2 pt. masses @rest in space. 10m apart. Gravity is only acting force. Each weighs m=1kg. when do they meet

In order to solve this problem you need to know what force is acting upon them... First, let's define some variables.

M1 = Mass #1
M2 = Mass #2
F1 = Force acting upon Mass #1
F1 = Force acting upon Mass #2
d = Distance between masses
G = Gravitational Constant = 6.674 * 10^(-11) N(m/kg)^2

F1 = F2 = G* (M1*M2)/(d^2)

So -

F1 = F2 = (6.674 * 10^(-11) N(m/kg)^2) * (1 kg)(1kg)/(10 m)^2

F1 = F2 = 6.674 * 10^(-13) N

Using this we can determine their acceleration by F= ma -or rather- a = F/M

a1 = a2 = F/M = (6.674 * 10(-13) N)/(1kg) = 6.674 * 10(-13) m/s^2

Since we know they have equal masses and they have equal forces acting upon them, the two will meet in the middle at 5 m. In order to determine how long it takes them to meet, we need to use the following equation...

distance = (1/2) a*t^2

solving for t...

t = (2d/a)^1/2

substituting....

t = ( (2 * 5m)/(6.674 * 10(-13) m/s^2) )^1/2

Answer:

t = 3870854.96 seconds (or about 45 days)

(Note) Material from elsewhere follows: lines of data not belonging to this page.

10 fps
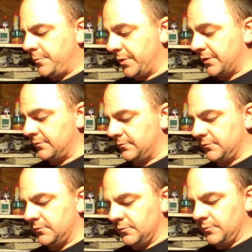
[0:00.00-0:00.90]
But
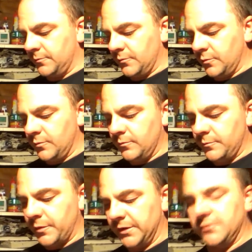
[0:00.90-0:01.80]

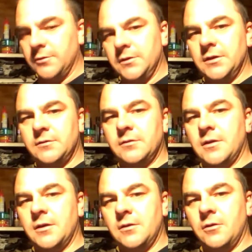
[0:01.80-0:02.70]
by doing this
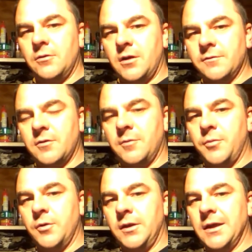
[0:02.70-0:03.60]
I know that I've got a
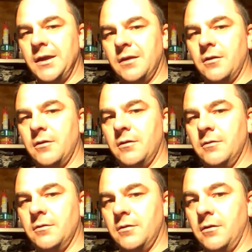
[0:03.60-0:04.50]
0.8
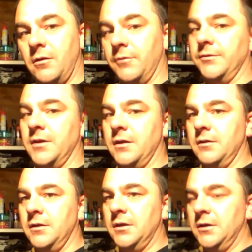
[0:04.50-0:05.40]
offset.
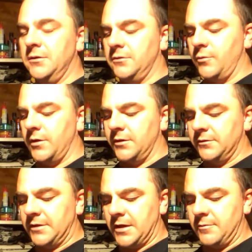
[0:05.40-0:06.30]
So when I
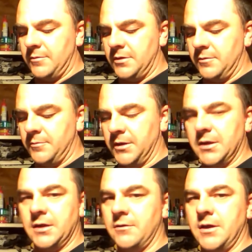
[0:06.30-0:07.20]
set my
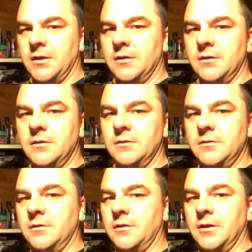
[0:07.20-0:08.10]
kegerator
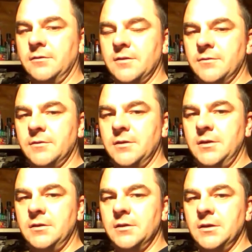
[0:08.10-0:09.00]
to like 17,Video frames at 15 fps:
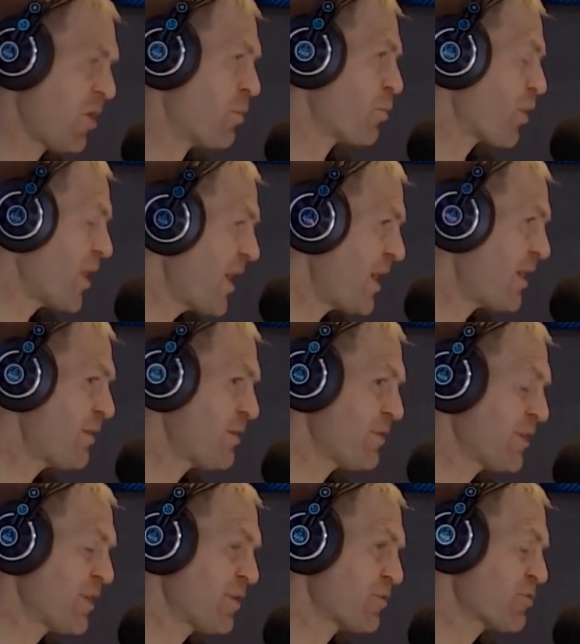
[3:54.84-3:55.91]
Brown, I think
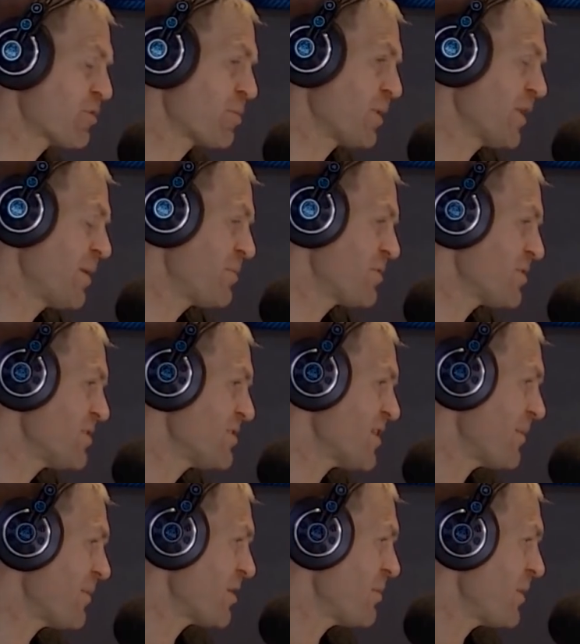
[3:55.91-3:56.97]
on Triple M, said something
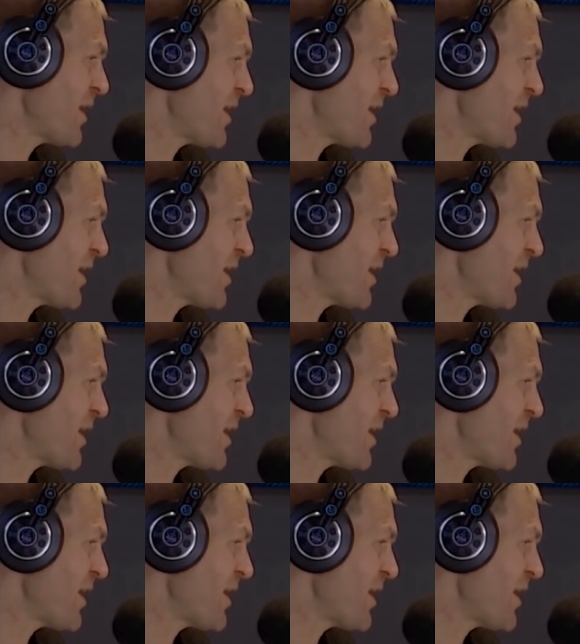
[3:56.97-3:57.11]
about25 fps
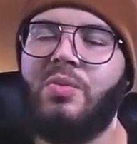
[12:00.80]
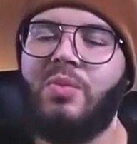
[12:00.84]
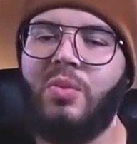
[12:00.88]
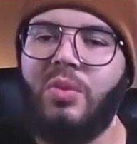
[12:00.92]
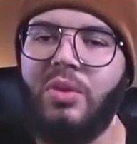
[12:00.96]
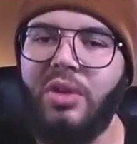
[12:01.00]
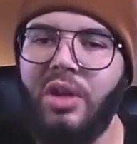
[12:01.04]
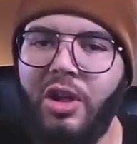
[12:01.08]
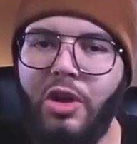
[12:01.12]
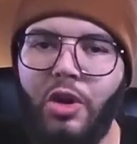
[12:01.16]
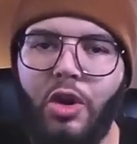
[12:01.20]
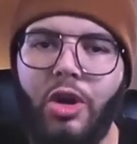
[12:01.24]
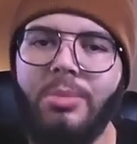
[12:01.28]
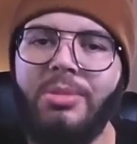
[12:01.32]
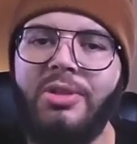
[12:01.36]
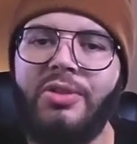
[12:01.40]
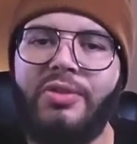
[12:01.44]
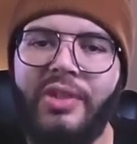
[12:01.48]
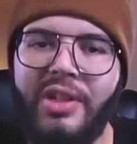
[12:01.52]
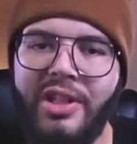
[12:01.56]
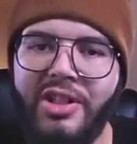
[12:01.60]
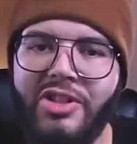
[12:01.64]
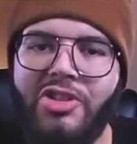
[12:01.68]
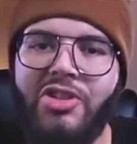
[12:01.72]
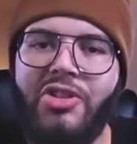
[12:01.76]
a normal
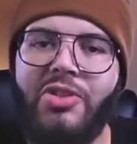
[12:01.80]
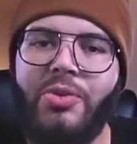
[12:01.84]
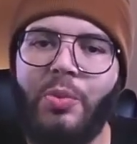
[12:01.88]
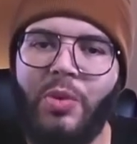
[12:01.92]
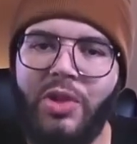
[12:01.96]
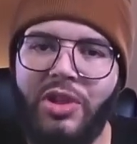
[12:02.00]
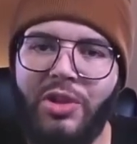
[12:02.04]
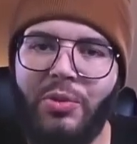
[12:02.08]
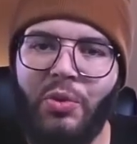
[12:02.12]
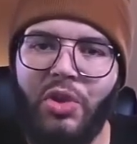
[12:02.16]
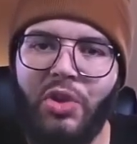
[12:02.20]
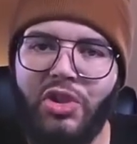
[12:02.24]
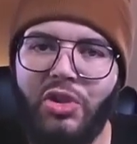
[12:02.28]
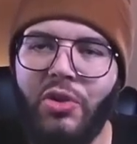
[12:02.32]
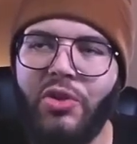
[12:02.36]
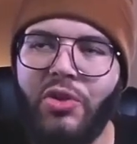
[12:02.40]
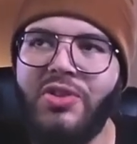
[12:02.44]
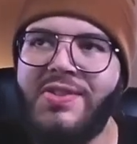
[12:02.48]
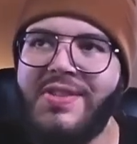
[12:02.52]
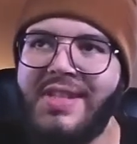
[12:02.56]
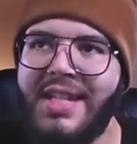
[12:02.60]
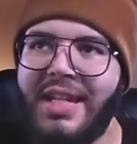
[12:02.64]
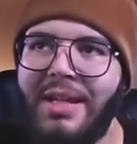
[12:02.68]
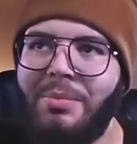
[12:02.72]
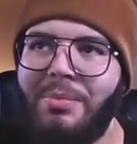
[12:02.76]
function with a return
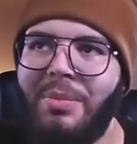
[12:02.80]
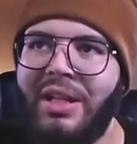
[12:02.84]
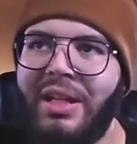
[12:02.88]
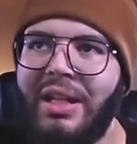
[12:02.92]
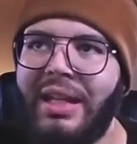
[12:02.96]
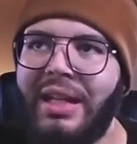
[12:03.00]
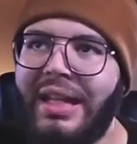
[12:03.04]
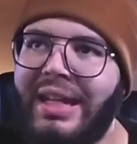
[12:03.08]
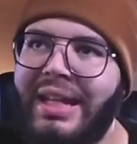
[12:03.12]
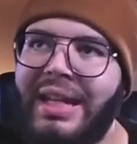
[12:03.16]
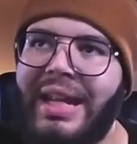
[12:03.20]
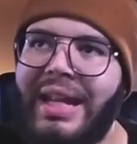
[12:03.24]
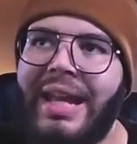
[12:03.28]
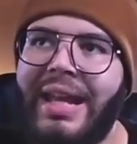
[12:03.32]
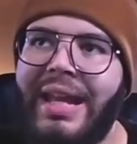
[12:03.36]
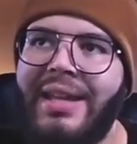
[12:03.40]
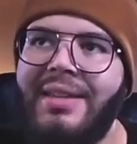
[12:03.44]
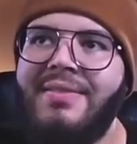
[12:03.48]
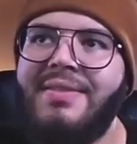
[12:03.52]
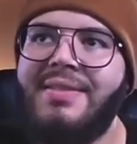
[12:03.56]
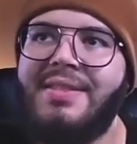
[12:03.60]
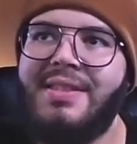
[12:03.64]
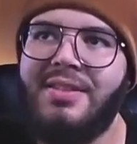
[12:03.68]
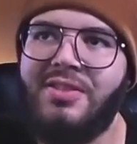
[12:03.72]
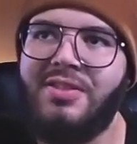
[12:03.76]
statement, it
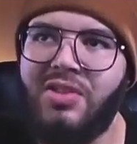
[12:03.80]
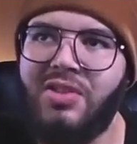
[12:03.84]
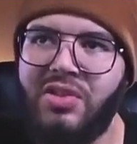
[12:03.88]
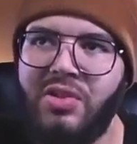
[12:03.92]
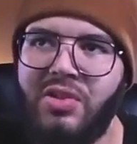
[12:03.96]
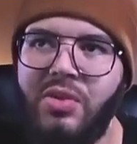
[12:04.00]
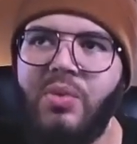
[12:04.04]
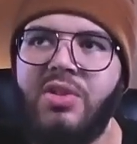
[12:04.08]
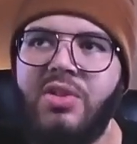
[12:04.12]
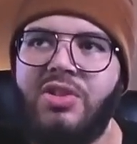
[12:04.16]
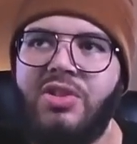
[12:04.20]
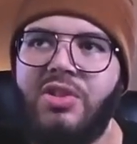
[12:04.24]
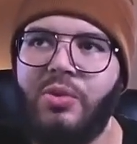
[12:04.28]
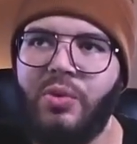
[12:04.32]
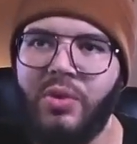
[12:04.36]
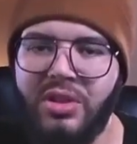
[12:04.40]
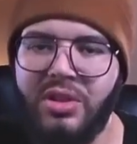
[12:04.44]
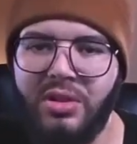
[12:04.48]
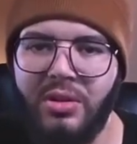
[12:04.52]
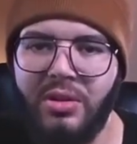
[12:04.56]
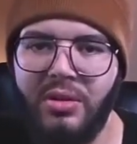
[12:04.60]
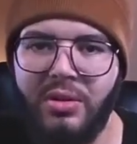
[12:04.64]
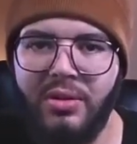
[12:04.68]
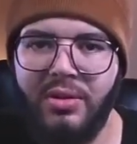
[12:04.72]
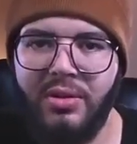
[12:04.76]
ends as soon as you
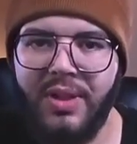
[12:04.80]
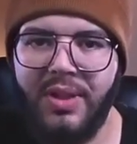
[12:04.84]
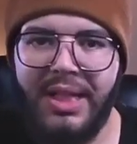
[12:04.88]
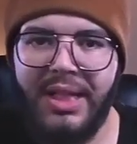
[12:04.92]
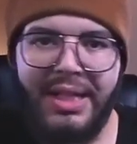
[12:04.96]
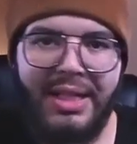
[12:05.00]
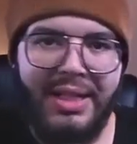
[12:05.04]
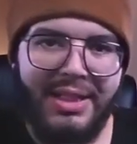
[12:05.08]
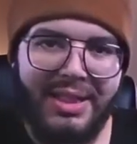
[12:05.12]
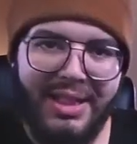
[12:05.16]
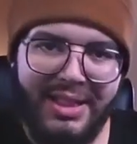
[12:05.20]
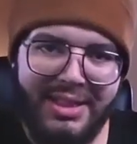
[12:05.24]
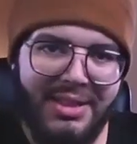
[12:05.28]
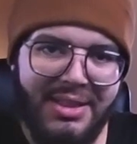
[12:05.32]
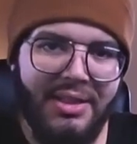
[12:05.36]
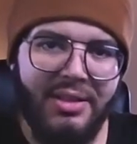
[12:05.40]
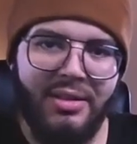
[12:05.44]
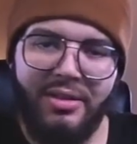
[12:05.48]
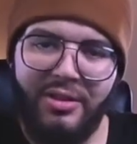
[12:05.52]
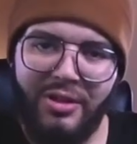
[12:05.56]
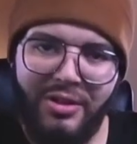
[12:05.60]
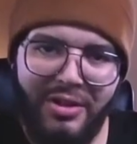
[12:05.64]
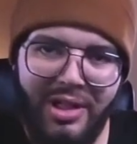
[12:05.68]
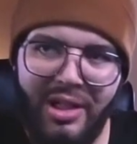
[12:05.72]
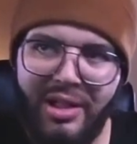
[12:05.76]
return. That's it.
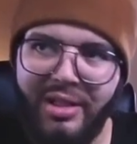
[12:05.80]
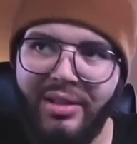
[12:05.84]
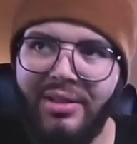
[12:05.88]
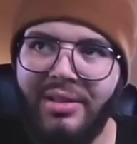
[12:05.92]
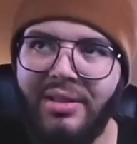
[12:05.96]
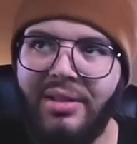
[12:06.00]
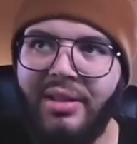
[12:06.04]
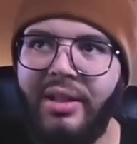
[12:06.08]
You're done.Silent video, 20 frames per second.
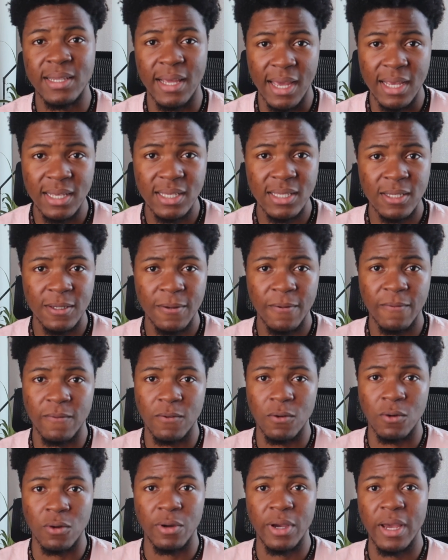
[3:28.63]
tests
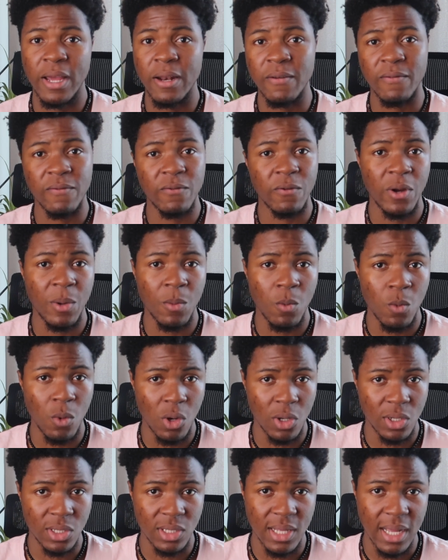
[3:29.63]
for any
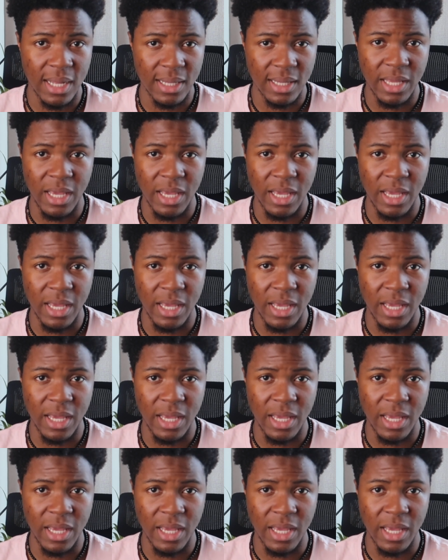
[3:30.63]
frameworks that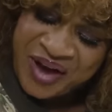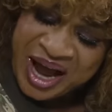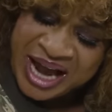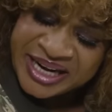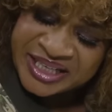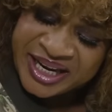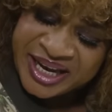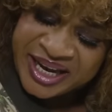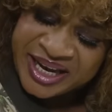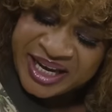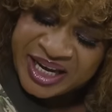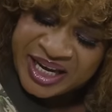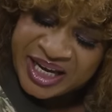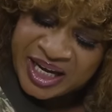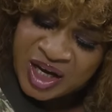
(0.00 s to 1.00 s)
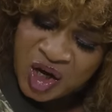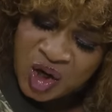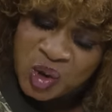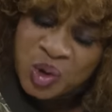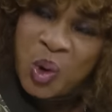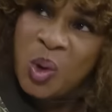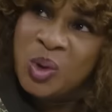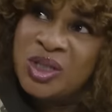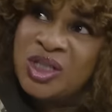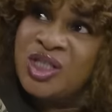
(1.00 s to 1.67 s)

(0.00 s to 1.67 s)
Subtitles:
and goldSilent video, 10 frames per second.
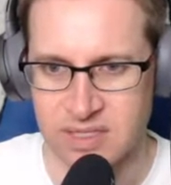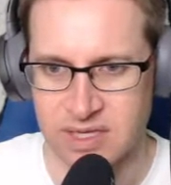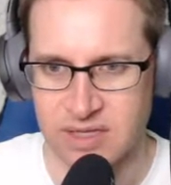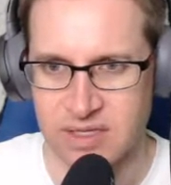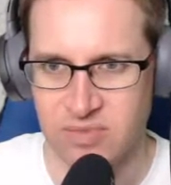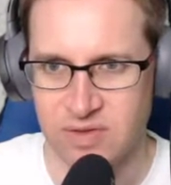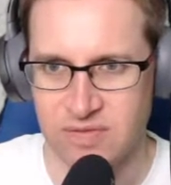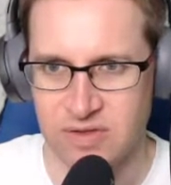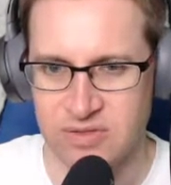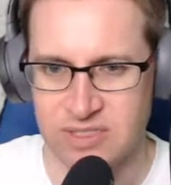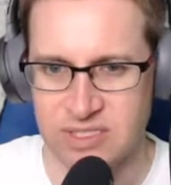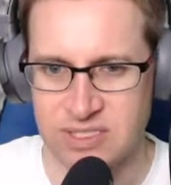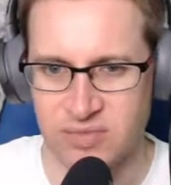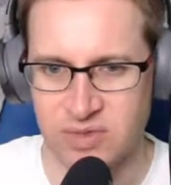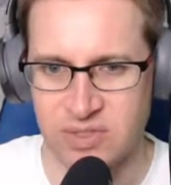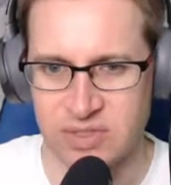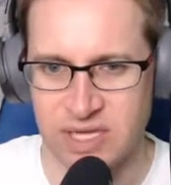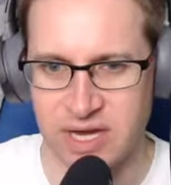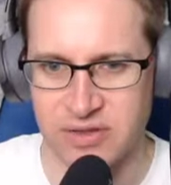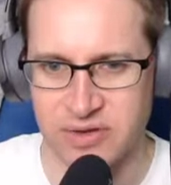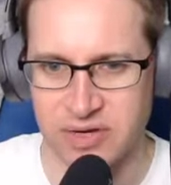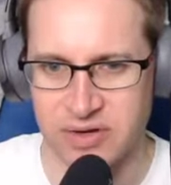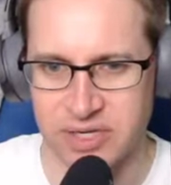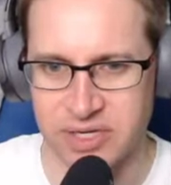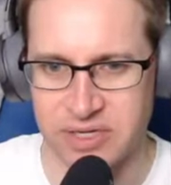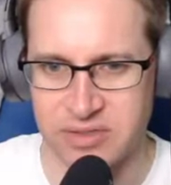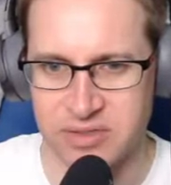think we've used this one in the other area.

Helicoid and Brian are correct. The above is wrong. The problem is more difficult.... Sorry for my error.

I have a tiny bit of experience with ode's heres an idea
x'' = 2*G / (R - 2*x)^2 from brians answer
Integrate
x' = 2*G(integral(1/((R-2x)^2)dx
Since x'=v
And d=vt or t=d/v
Then t=d/( 2*G(integral(1/((R-2x)^2)dx)
/d=5 R=10
//x =??? I think you do a definite integral over the five meters but ima little confused...

Actually mike is incorrect. You cannot use a constant value for force in this problem. Since force depends on distance, the force between the objects will change as the objects move closer.